● **Prompt**
The answer must be an exact copy of the entries that follow, with all images removed.

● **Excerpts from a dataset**
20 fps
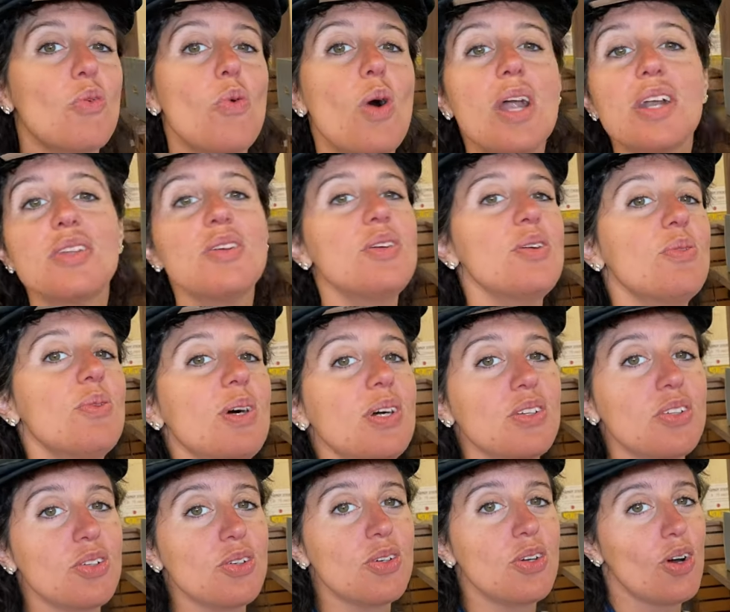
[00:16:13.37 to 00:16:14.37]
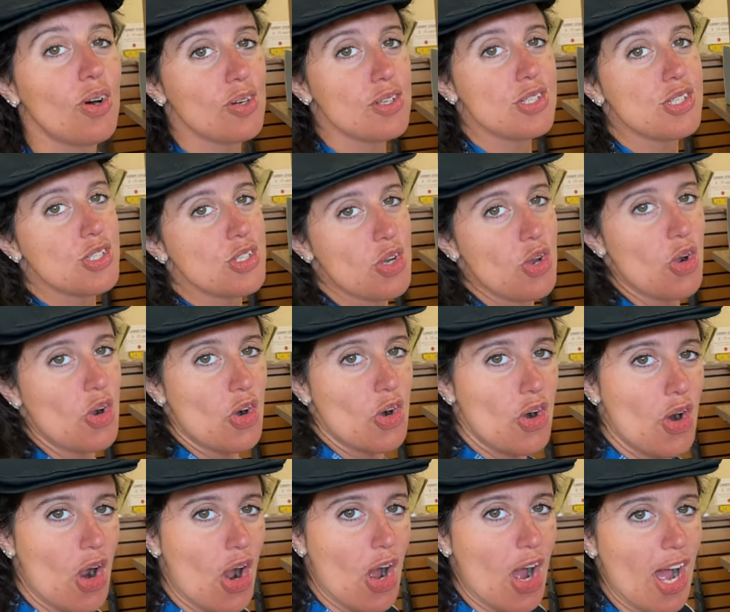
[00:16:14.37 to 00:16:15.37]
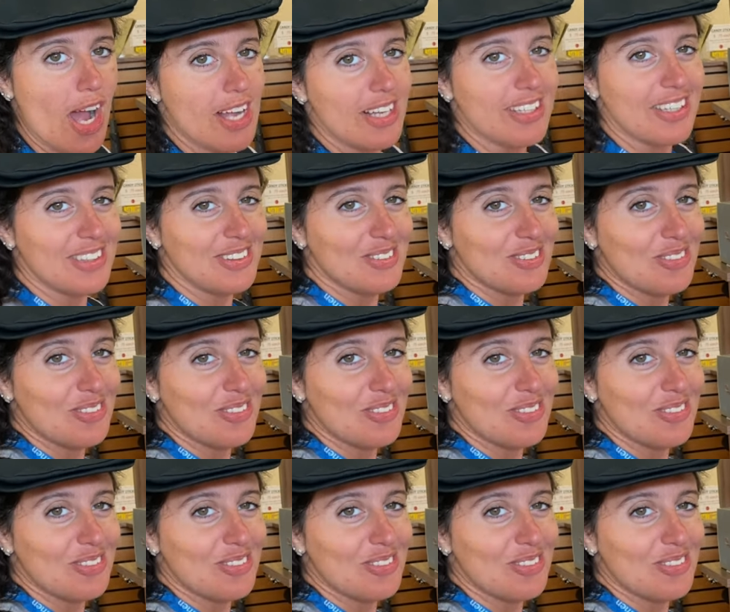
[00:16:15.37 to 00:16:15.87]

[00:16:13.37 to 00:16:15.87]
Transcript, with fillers: Where do you want to go, sir? I can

● **Answer for the task**
20 fps
[00:16:13.37 to 00:16:14.37]
[00:16:14.37 to 00:16:15.37]
[00:16:15.37 to 00:16:15.87]

[00:16:13.37 to 00:16:15.87]
Transcript, with fillers: Where do you want to go, sir? I can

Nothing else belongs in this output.